Erdoğan, Avrasya Gösteri ve Sanat Merkezi'nde düzenlenen İstanbul  Esnaf ve Sanatkarları İftar Programı'ndaki konuşmasında, katılanların ramazanını  tebrik etti.

Cumhurbaşkanı Erdoğan, ramazan vesilesiyle dünyanın dört bir yanından  kendilerine uzanacak bir şefkat eli bekleyen tüm mazlumlara, tüm Müslümanlara  Allah'tan kolaylık diledi.

Üye sayısı 200 binin üzerinde olan İstanbul Esnaf ve Sanatkarlar  Odaları Birliği'nin bağlı 148 meslek kuruluşuyla başlı başına bir ekonomi devi  olduğunu vurgulayan Erdoğan, herkesi iftar sofrası etrafında buluşturan birlik  yönetimine teşekkür etti.

İstanbul halkına hizmet için şu anda tezgahının, direksiyonunun ve  ekmek teknesinin başında ter döken esnaf ve sanatkarlara selamlarını gönderen  Erdoğan, evlatlarına bırakacağı en büyük mirası helalinden kazanmak olarak gören,  yüreğiyle, bileğiyle, emeğiyle çalışan, üreten ve hizmet verenlere Allah'ın  kolaylık, bereket, sağlık ve afiyet vermesi temennisinde bulundu.

"Aramıza kimsenin girmesine izin vermeyelim"

Erdoğan, kendileri, aileleri, şehirleri ve ülkeleri için emekleri  yanında gerektiğinde canlarını ortaya koyan, gerektiğinde fisebilillah mücadele  veren esnaf ve sanatkarlara şükran borcunun asla ödenemeyeceğini belirterek,  birkaç çürük elmanın, birkaç kendini bilmezin bu nezih ve büyük ailenin adını  lekelemesine izin vermeden, esnaf ve sanatkarları ekonomik ve sosyal olarak hak  ettikleri konuma getirmek için hep birlikte çalışmayı sürdüreceklerini kaydetti.

Geçmişte esnaflık yapmış, hayatı boyunca hep esnaf ve sanatkarlarla  birlikte olan, yol yürüyen bir kişi olarak her meselelerini kendi meselesi olarak  gördüğünü dile getiren Erdoğan, şöyle devam etti:

"İstanbul'a yaptığımız yatırımların, getirdiğimiz hizmetlerin pek  çoğunun ilhamını yine sizlerden aldık.

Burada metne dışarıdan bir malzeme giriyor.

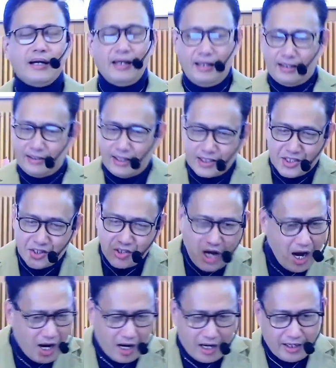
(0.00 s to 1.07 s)
The
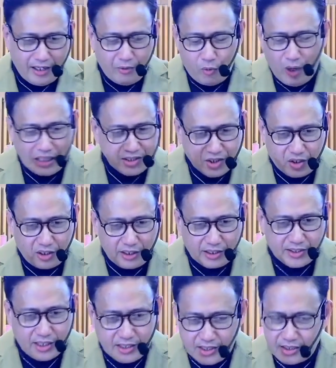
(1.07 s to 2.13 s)
star, one scholar
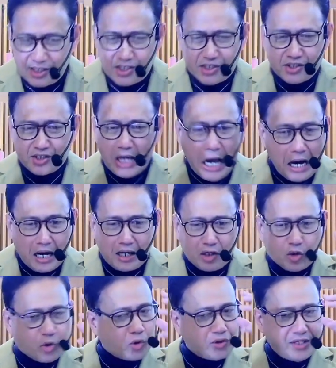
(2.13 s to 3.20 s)
says, the star
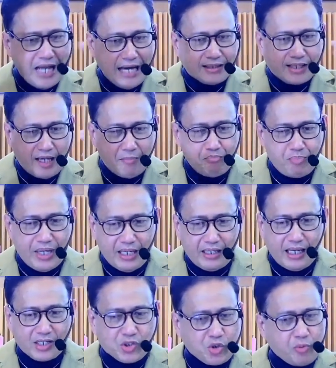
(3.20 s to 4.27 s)
could not have been
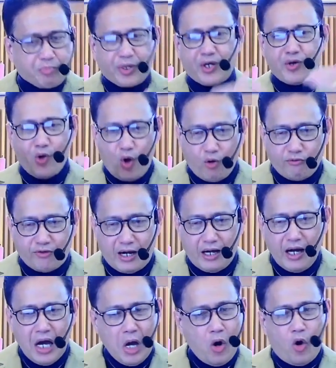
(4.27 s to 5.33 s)
a
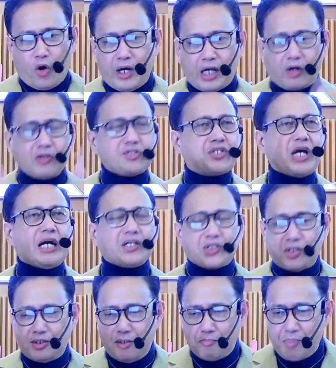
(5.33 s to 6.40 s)
supernova or a
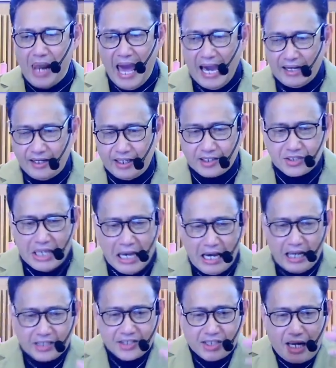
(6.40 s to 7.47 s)
conjunction of planets,
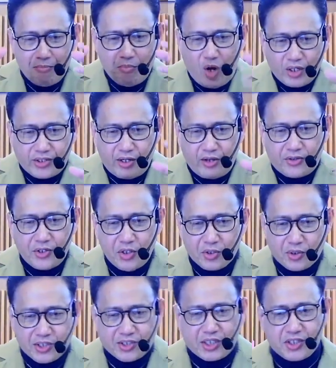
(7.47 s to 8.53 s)
as some modern
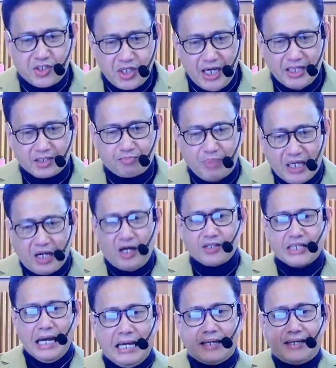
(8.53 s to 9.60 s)
theories suggest, because
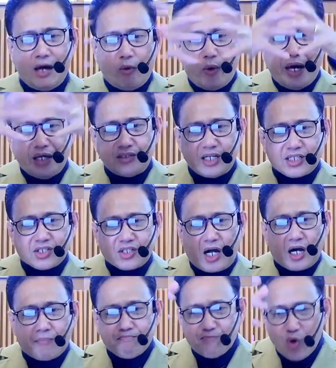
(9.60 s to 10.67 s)
the way the
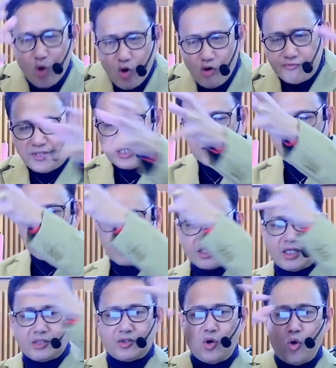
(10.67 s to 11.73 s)
star moved and
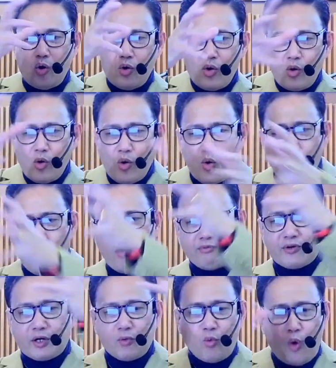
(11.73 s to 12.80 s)
settled
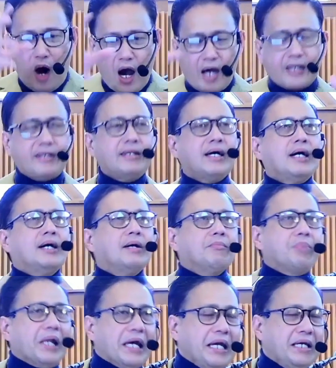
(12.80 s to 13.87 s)
over one
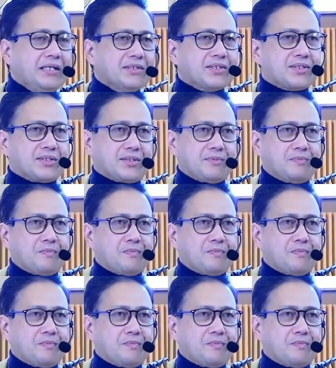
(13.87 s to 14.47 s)
place.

Trafik sorunundan turizmin  geliştirilmesine kadar hemen her alanda, önce sizleri dinledik, teşhislerinizi,  tenkitlerinizi, taleplerinizi, tavsiyelerinizi aldık, sonra çözüm için kolları  sıvadık. Hamdolsun el birliğiyle İstanbul'u bir dünya şehri haline getirdik.  Eksiklerimiz yok mu? Elbette var. Bunları birlikte çözeceğiz. Yeter ki gönül  bağımız güçlü olsun, yeter ki kalpten kalbe giden o yol hep açık kalsın. Biz  sizleri seviyoruz. Sizin de bizi sevdiğinizi biliyoruz. Öyleyse aramıza kimsenin  girmesine, gelin izin vermeyelim."

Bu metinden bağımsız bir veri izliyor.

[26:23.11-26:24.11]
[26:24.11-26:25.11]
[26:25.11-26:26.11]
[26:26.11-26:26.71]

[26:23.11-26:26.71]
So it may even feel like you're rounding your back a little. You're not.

Cumhurbaşkanı Erdoğan, 15 milyonu aşkın nüfusuyla İstanbul ve 82  milyonu aşan nüfusuyla Türkiye için ne yapılacaksa birlikte yapılması çağrısında  bulunarak, ecdadın bin yıllık tecrübesinden süzülüp gelen ahilik duasının en  önemli kılavuz olması gerektiğini söyledi.

"İnançta sebat, doğru yolda olgunluk, dilde açıklık, sözde düzgünlük,  işte kuvvet, çalışmada dikkat, mal ve rızıkta bolluk, dostlara sevgi, akrabalara  şefkat" şeklindeki ahilik duasını okuyan Erdoğan, bunlara sıkı sıkıya  sarılındığında önlerinde çözülemeyecek hiçbir mesele, aşılamayacak hiçbir engel  olmayacağını belirtti.

Esnaf ve sanatkarlara verilen destekler

Cumhurbaşkanı Erdoğan, bugünün şartlarına uygun yeni bir Esnaf ve  Sanatkarlar Kanunu'nu çıkardıklarını, sıkıntıya düşenlerin borçlarını defalarca  yeniden yapılandırarak işlerini sürdürebilmelerini temin ettiklerini, emeklilik  sonrası işine devam eden esnaf ve sanatkarın destek primi ödemelerini kaldırarak  emekli maaşlarında yüzde 10'luk ilave bir artış sağladıklarını anlattı.

Sigorta primlerinde de indirim yaptıklarını dile getiren Erdoğan,  sağlık hizmetlerinden yararlanma şartlarını kolaylaştırdıklarını, istihdam ve  düşük faizli kredi desteğiyle, pek çok farklı kalemdeki destek ve teşviklerle  esnaf ve sanatkarların hep yanında olduklarını vurguladı.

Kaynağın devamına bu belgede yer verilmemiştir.